In the emotional video, Castile is bloodied, moaning and struggling to stay alive while Reynolds says, “stay with me.”
The next morning, Minnesota Governor Mark Dayton said he was “deeply, deeply offended” by Castile’s death, adding that race played a role in the incident – a public address that was little consolation for the rattled community.
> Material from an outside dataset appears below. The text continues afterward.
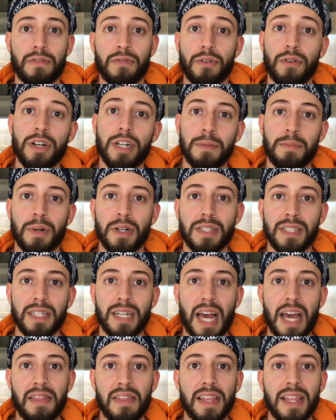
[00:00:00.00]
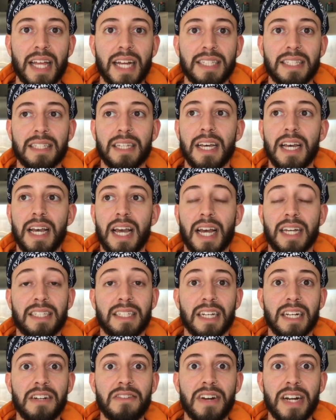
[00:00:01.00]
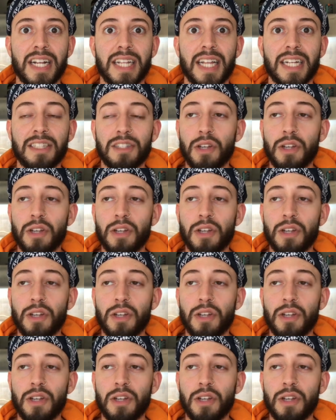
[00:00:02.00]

look for in a person, I think that's exhilarating.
But Kelly disputed both Reynolds’ account and the mayor’s assessment that race played a role in the shooting.
“I can tell you that the driver disregarded the clear commands of Officer Yanez,” Kelly said.
Kelly said Yanez was, “Reacting to the actions of the driver of the vehicle and included in those actions were the presence and production of a weapon.” While saying he could not provide more detail, he said “I can tell you that race had nothing to do with the shooting.”
Reynolds had said on Facebook that the officer had pulled them over because of a busted tail light, but Kelly said there that was not the only reason.
“There was more than just the equipment violation,” he said, while declining to elaborate.
Castile’s case happened right after another black man was shot and killed by a police officer in Baton Rouge, Louisiana. Then on Thursday night, a sniper attack at a protest about the shootings killed five police officers.
For third time in as many days President Barack Obama spoke about persisting racial tension on Saturday — but rejected the idea that this week’s violence implied a return to the country’s dark past.
“Americans of all races and all backgrounds are rightly outraged by the inexcusable attacks on police, whether it’s in Dallas or anyplace else,” Obama said. “This has been a tough week.”